- _Record set_:
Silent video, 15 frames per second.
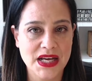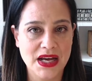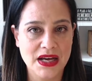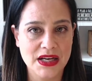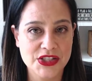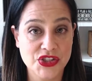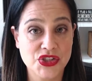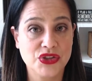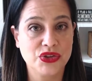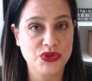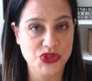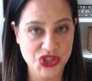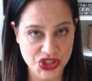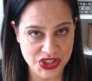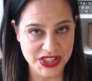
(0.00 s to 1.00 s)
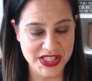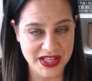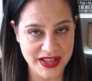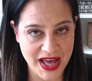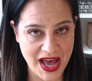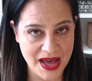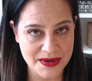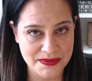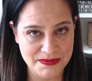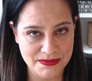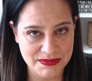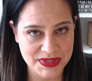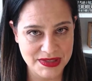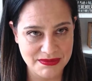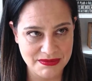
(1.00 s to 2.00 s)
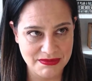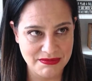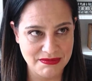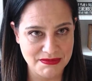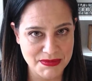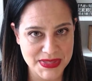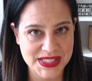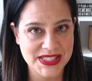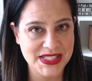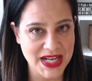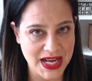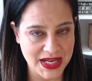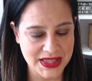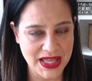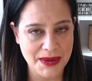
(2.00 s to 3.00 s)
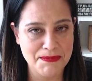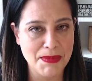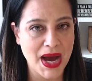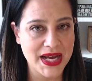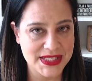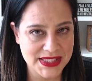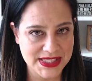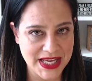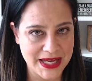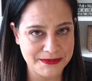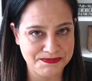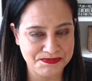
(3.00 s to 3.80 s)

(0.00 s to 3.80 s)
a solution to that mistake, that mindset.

---

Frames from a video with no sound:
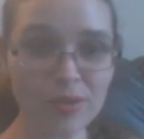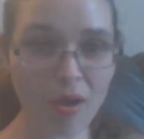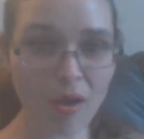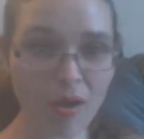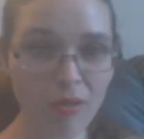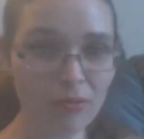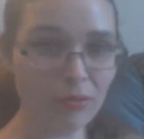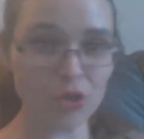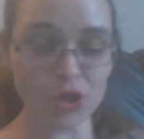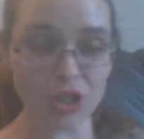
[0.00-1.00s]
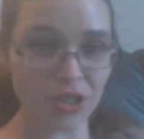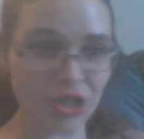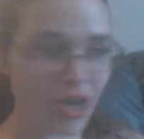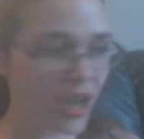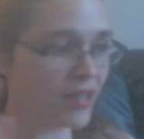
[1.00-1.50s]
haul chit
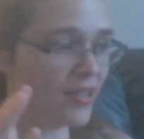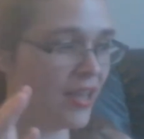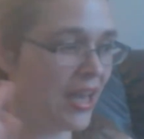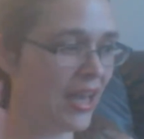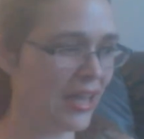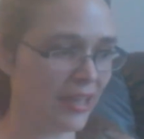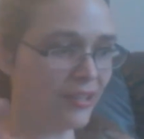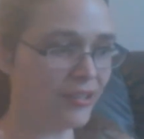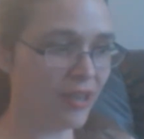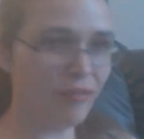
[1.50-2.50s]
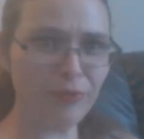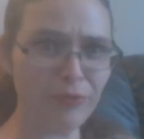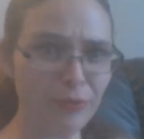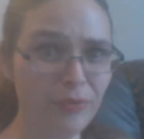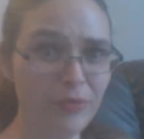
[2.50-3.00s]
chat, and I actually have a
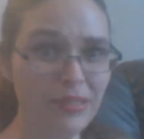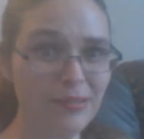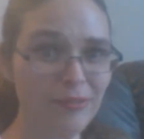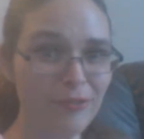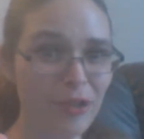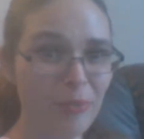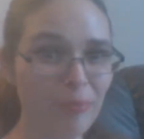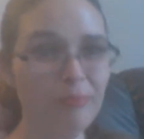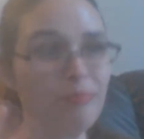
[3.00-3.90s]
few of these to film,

- _Instructions to follow_: Each line that holds the string "video" is to be copied from the entries above.

- _Solution to the exercise_:
Silent video, 15 frames per second.
Frames from a video with no sound:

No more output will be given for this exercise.